Hydrogenation of Phenol in Supercritical Carbon Dioxide Catalyzed by Palladium Supported on Al‐MCM‐41: A Facile Route for One‐Pot Cyclohexanone Formation

Abstract

AbstractThe hydrogenation of phenol has been carried out in supercritical carbon dioxide (scCO2) under very mild reaction conditions at the temperature of 50 °C over palladium supported Al‐MCM‐41 (metal loading ∼1%). This palladium catalyst is shown to be highly active and promotes the selective formation of cyclohexanone (∼98%), an industrially important compound, in a “one‐pot” way. The effects of different variables like carbon dioxide and hydrogen pressure, reaction time and also silica/alumina ratio of the MCM‐41 support along with palladium dispersion are presented and discussed. The pressure effect of carbon dioxide is significantly prominent in terms of conversion and cyclohexanone selectivity. Moreover, the silica/alumina ratio was also found to be an important parameter to enhance the effectiveness of the catalyst as it exhibits a remarkable increase in phenol conversion from 20.6% to 98.4% as the support changes from only silica MCM‐41 to Al‐MCM‐41. A plausible mechanism for the hydrogenation of phenol to cyclohexanone over the palladium catalyst has been proposed. The proposition is validated by transition state calculations using density functional theory (DFT), which reveal that cyclohexanone is a favorable product and stabilized by <19 kcal mol−1 over cyclohexanol in scCO2 medium. Under similar reaction conditions, phenol hydrogenation was also carried out with rhodium, supported on Al‐MCM‐41. In contrast to the palladium catalyst, a mixture of cyclohexanone (57.8%) and cyclohexanol (42.2%) was formed.

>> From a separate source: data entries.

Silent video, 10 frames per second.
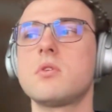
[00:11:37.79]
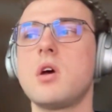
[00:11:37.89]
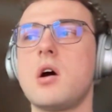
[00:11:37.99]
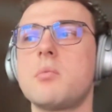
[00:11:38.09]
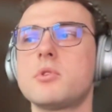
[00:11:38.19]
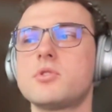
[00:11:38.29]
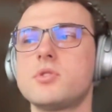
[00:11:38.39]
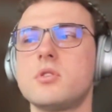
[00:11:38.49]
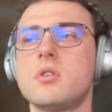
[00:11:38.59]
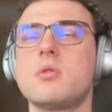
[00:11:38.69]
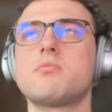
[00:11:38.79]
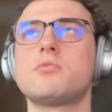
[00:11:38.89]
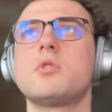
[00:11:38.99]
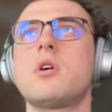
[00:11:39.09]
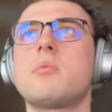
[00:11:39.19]
How much, do you
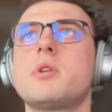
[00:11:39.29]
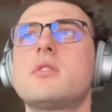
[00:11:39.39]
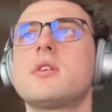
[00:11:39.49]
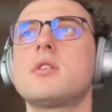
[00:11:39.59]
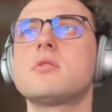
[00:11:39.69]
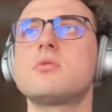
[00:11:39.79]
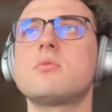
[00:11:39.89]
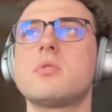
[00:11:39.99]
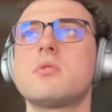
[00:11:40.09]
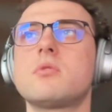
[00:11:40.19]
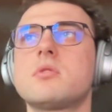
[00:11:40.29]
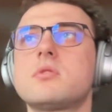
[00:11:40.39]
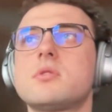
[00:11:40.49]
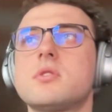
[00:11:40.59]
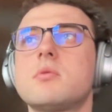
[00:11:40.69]
know how many tenants you run on a
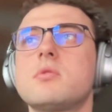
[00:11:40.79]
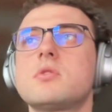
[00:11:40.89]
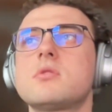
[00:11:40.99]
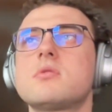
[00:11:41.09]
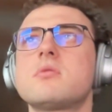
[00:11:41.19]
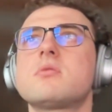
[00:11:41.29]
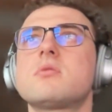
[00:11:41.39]
single ingester?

Detailed characterization by X‐ray diffraction and transmission electron microscopy confirmed the presence of metal nanoparticles (palladium and rhodium) between 10–20 nm. Both the catalysts exhibit strikingly different product distributions in solventless conditions compared to scCO2. This method can also be successfully applied to the other hydroxylated aromatic compounds.